Вот что значит – иметь правильное хобби, с удивлением думала я. Может быть, подсуетиться, пока не поздно, да и написать ещё что-нибудь?..
И всё-таки меня не отпускала мысль, что все мои проблемы – оттого, что нам с ним никак не удаётся остаться наедине. Я изо всех сил искала повод, но он не находился. Нужен был какой-то счастливый случай.
***
И я его дождалась.
Видимо, небо услышало мои молитвы, а, может, всё объясняется гораздо прозаичнее и мама просто перегрелась на солнце. Конечно, если до остервенения загорать на прудах с Петей, то и не такое может случиться.
Соседи по столу не на шутку разволновались, увидев, что я пришла на завтрак одна. Я их успокоила: мы с мамой уже посетили здравпункт, врач выдал ей два-три нехитрых снадобья и прописал постельный режим. Я даже успела сбегать в библиотеку и притащить оттуда подшивку «Нового Мира» за прошлый и текущий год – там было несколько запрещённых при советской власти романов, которые мама давно хотела прочесть, да всё никак не доходили руки за более интересными занятиями.
Петя вздумал было строить из себя рыцаря и с энтузиазмом предложил «всем вместе навестить Елену Алексеевну». Я сухо заметила, что мама плохо себя чувствует. Что, в общем-то, было правдой.
Неожиданно меня поддержала Марья Генриховна – как раз когда я соображала, как ей ответить, если она мне возразит. Не стоит этого делать, сказала она. Леночка – женщина, ей хочется всегда быть на высоте. Зачем ставить её в неловкое положение. Погуляйте вот лучше с Тонечкой, сходите куда-нибудь. Молодое тянется к молодому.
Мудрая, мудрая Марья Генриховна!..
Впоследствии я узнала, что в тот день она воспользовалась случаем и сама навестила «Леночку» в её одиноком номере. Ей давно не терпелось остаться с ней наедине и дать несколько материнских советов, которые, как она считала, могли стать маме полезными. Забегая вперёд, скажу, что так оно и вышло.
Но тогда я всего этого ещё не знала, а просто очень обрадовалась, когда Петя ответил доброй старушке, что её воля – закон.

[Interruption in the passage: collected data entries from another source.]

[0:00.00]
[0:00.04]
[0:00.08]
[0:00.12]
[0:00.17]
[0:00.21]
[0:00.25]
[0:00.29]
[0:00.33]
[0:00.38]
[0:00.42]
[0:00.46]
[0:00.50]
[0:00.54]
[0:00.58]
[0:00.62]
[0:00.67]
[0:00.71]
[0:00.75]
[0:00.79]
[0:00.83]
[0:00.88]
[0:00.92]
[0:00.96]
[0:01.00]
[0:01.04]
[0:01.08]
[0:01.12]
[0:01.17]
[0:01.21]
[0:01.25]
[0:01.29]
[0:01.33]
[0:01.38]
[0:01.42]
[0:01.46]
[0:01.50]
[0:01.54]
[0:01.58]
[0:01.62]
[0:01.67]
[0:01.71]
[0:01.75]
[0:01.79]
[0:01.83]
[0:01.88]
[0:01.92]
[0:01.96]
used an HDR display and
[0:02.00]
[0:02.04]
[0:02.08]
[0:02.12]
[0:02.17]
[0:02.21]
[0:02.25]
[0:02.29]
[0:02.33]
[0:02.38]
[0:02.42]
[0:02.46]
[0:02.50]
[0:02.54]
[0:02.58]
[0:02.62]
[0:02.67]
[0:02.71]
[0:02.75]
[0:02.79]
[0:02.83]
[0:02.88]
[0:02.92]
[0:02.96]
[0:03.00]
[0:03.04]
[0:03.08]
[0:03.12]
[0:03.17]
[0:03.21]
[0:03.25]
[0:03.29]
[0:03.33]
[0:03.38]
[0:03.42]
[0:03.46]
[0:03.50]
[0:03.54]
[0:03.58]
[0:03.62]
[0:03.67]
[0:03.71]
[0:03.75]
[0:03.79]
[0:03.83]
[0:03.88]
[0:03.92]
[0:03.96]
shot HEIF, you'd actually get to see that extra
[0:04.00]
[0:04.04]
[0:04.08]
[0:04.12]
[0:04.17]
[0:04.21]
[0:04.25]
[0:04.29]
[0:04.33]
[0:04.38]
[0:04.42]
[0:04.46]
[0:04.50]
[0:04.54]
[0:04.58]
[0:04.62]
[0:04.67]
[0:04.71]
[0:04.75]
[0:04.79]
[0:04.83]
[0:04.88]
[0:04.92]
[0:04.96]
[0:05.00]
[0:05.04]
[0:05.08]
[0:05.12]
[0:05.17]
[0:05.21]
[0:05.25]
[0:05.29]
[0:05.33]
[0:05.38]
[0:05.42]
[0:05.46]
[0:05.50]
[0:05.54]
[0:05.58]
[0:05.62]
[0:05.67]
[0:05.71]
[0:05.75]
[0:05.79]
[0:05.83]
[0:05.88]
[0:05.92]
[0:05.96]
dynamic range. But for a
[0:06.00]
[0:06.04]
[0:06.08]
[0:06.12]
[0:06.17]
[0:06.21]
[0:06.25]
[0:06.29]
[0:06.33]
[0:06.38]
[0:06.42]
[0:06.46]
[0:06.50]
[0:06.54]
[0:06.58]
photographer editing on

Обычно после завтрака мы все вместе шли на пруды. Если была хорошая погода – загорали, в пасмурный день просто гуляли вокруг. А то брали лодку и катались часами; иногда мне удавалось упросить Петра дать погрести. Там была одна редкая лодка – белая с красным крестом, «спасательская», среди десятка одинаковых красных и голубых. При большом наплыве желающих её пускали в дело, и хоть у неё были очень тяжёлые вёсла и плохая остойчивость, получить эту лодку считалось у отдыхающих офигенно добрым знаком.
Но сегодня случилось кое-что получше. Уже когда мы встали из-за стола, я услышала снаружи слабое погромыхивание, а пока шли через холл, оно сделалось гораздо сильнее. Не успели мы открыть входную дверь, как ливануло вовсю, и Петру, который, собственно, в этом корпусе и жил, ничего не оставалось, как пригласить нас в номер переждать грозу.

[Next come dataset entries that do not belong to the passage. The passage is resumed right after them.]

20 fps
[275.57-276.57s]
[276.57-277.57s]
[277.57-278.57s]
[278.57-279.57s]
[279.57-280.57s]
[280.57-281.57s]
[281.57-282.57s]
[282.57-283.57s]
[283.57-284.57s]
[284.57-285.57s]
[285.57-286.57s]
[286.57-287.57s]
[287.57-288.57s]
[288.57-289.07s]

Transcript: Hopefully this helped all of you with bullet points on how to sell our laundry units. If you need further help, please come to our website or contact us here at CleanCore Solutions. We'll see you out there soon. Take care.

Я не сомневалась, что Марья Генриховна с радостью согласится, но тут случилось нечто удивительное – такое, что ещё больше усилило бы моё уважение к ней, если б только это было возможно. Не дав Пете договорить и почти оттолкнув нас, она выскочила на залитую дождём террасу, по которой уже стучал и с треском раскатывался крупный ледяной горох. Ему-то старушка, одетая по июльской жаре в лёгкий сарафан, и подставляла теперь то лицо, то грудь, то обнажённую холку, досадливо отмахиваясь в ответ на наши испуганные крики.
– Естественный криомассаж! – ликующе кричала она. – Идите, идите, не ждите меня!..
В тёплом, уютном холле Петя повторил своё приглашение – уже не так уверенно. – Ты не бойся, я приставать не буду, – смущённо сказал он. Я подумала, что это мы ещё посмотрим.